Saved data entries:
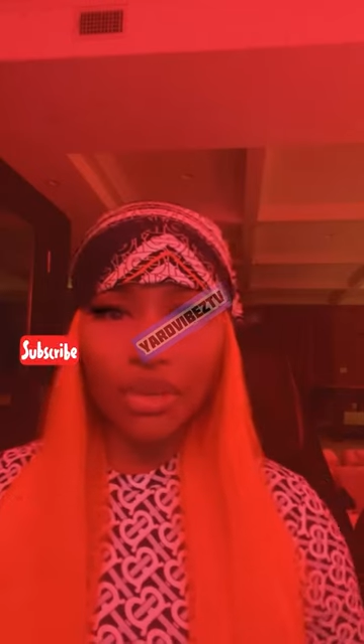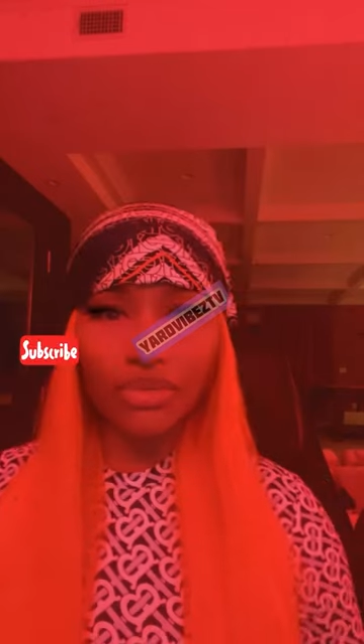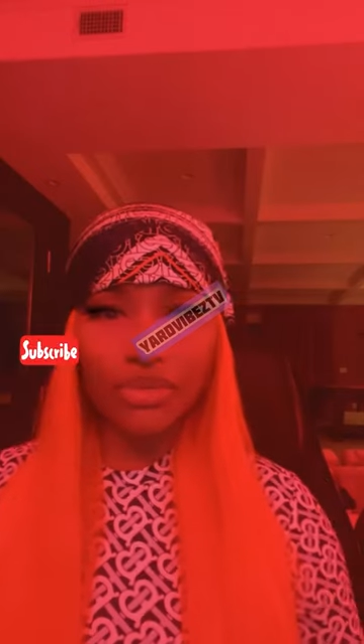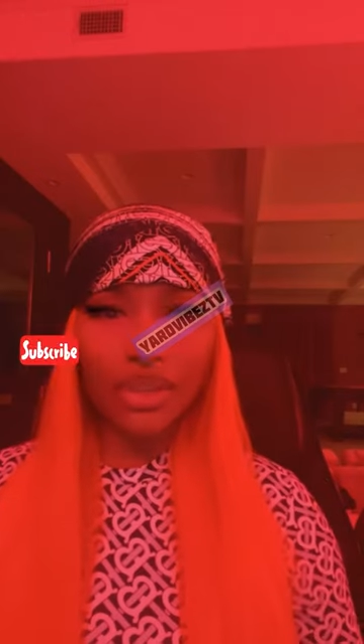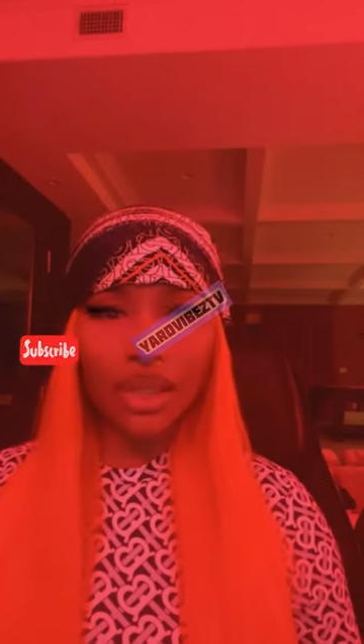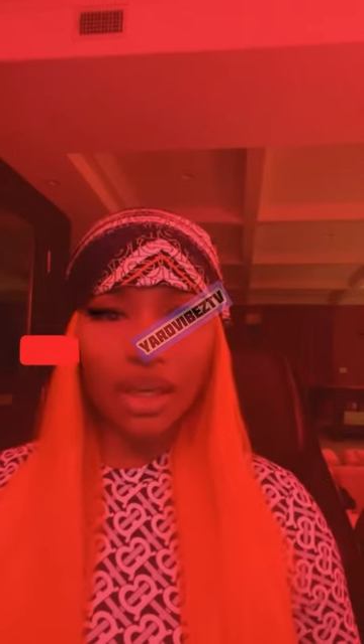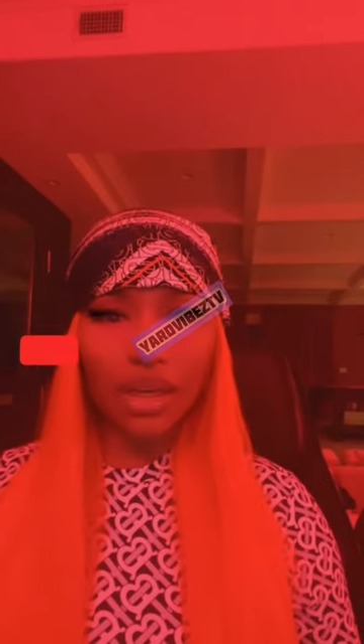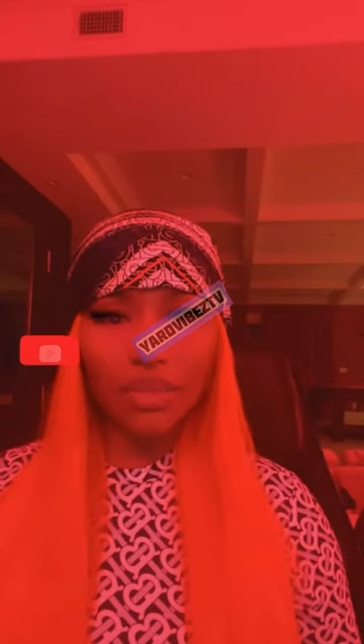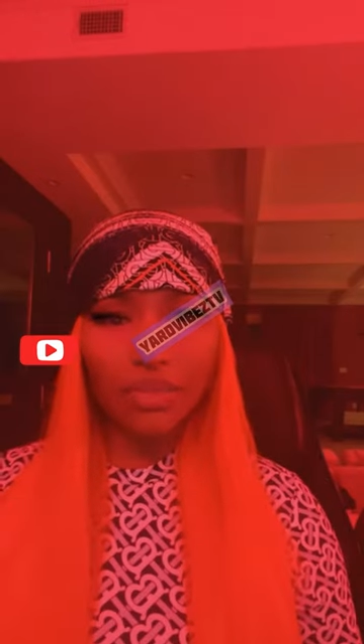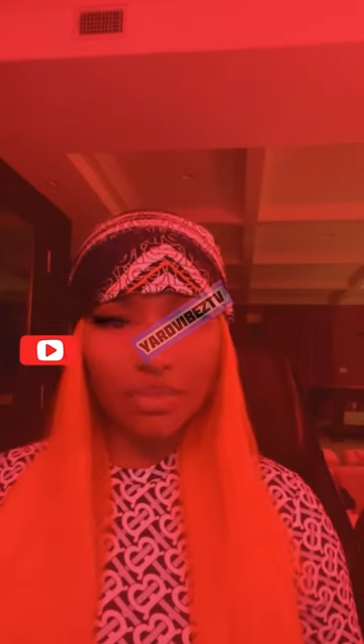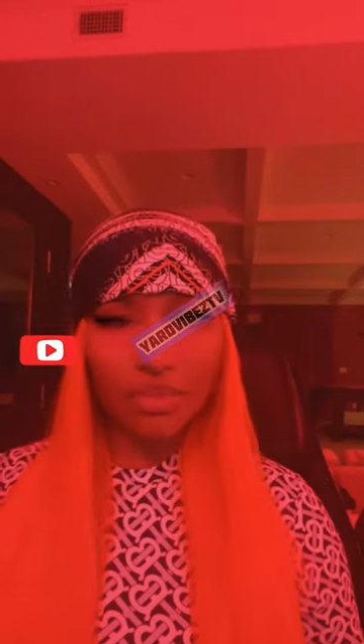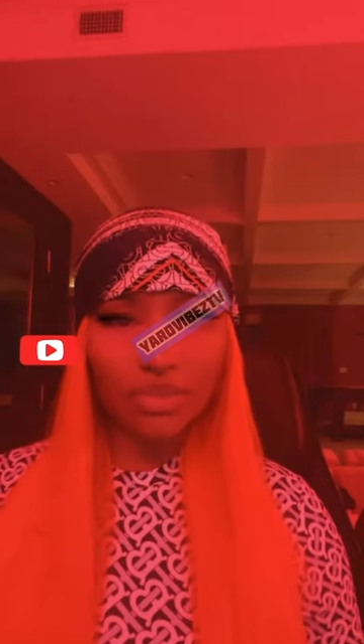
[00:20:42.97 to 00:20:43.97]
of
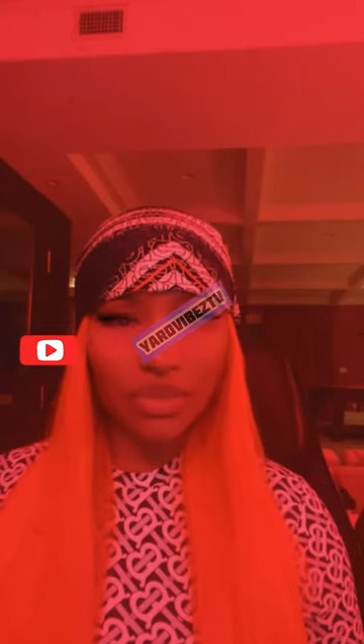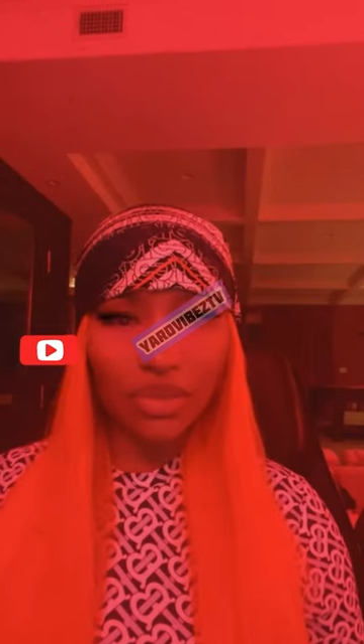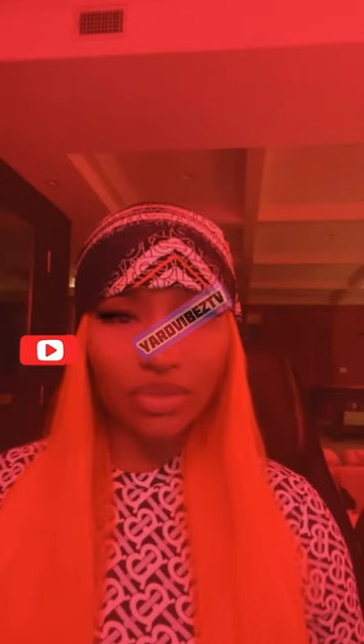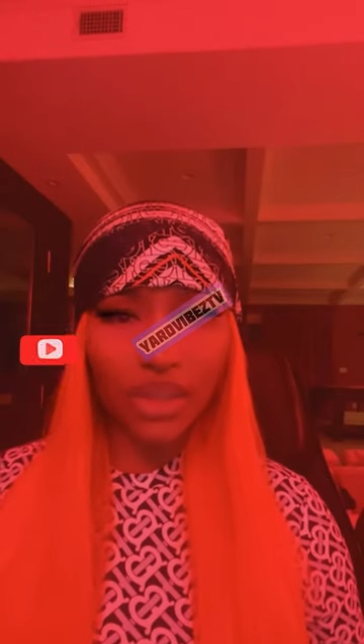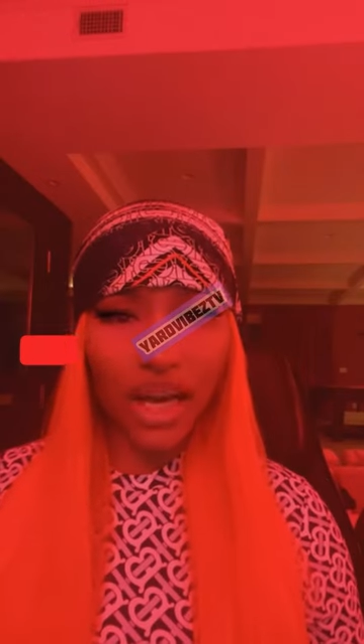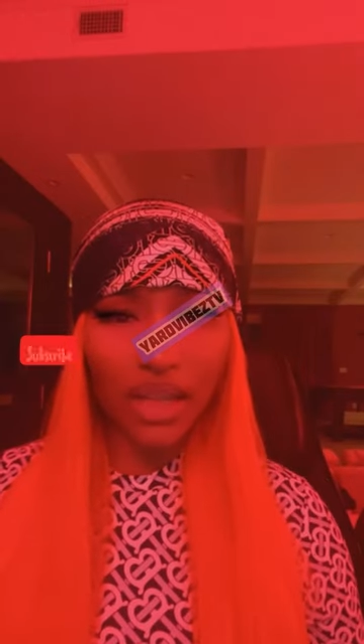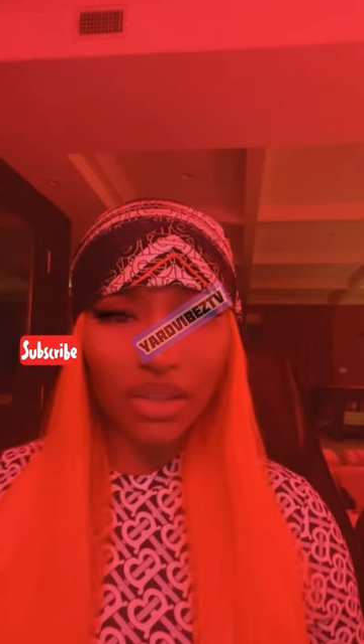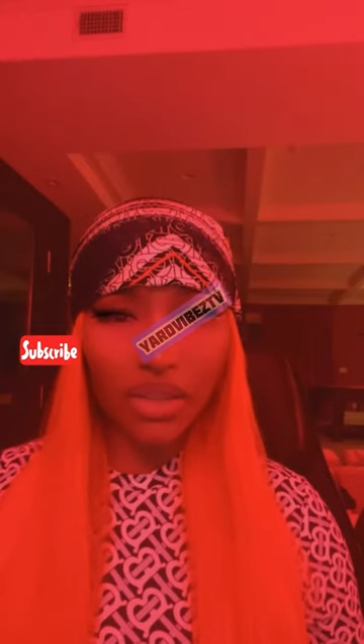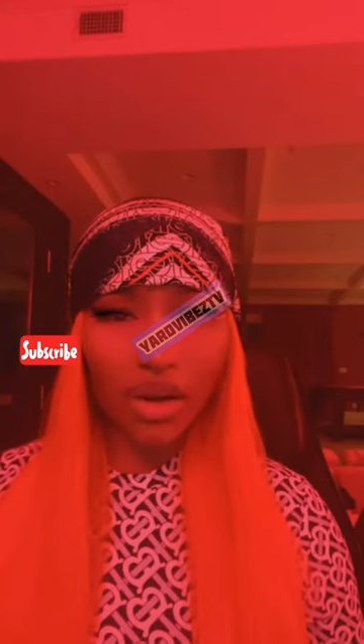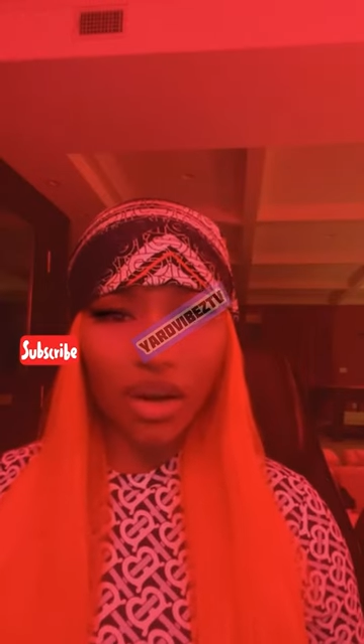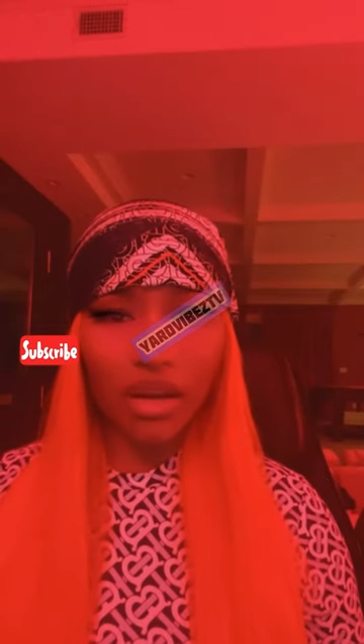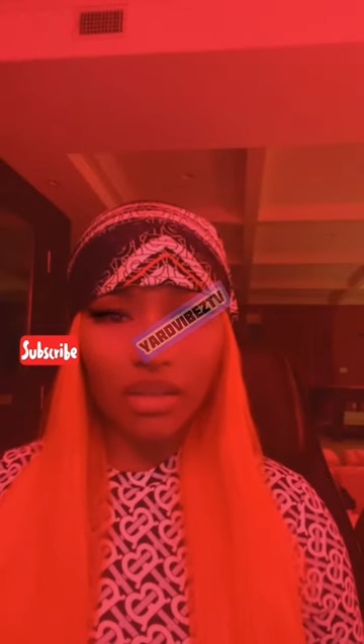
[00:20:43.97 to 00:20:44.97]
dance
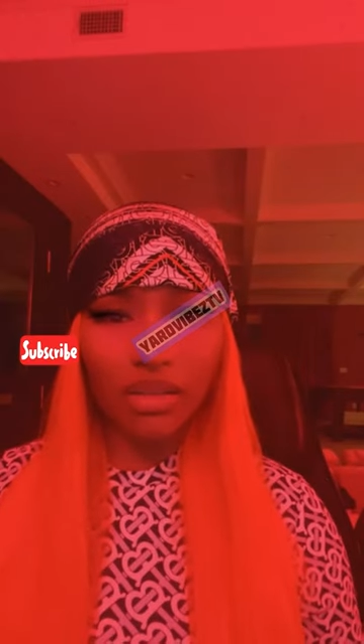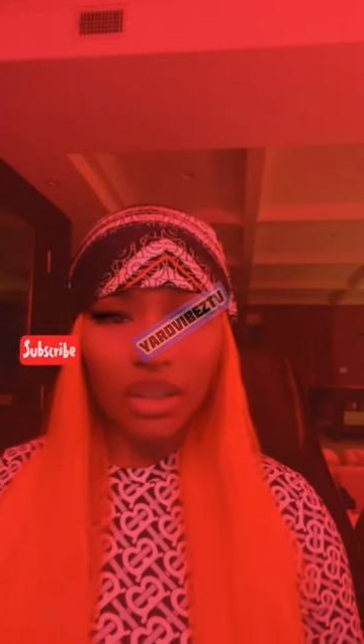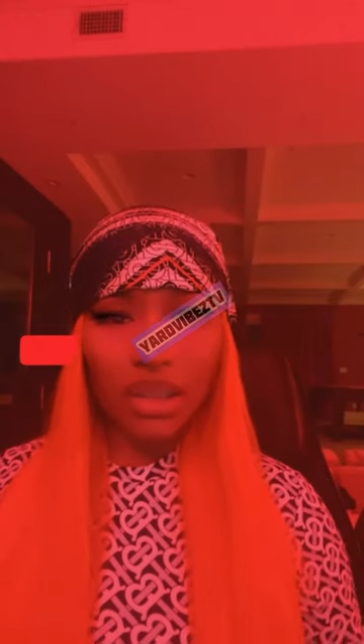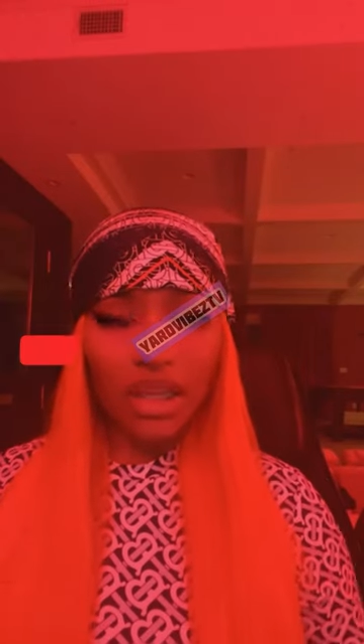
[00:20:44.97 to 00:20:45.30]
hall.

What to work on: Write out the data exactly, but not its pictures.

Solution to this exercise:
[00:20:42.97 to 00:20:43.97]
of
[00:20:43.97 to 00:20:44.97]
dance
[00:20:44.97 to 00:20:45.30]
hall.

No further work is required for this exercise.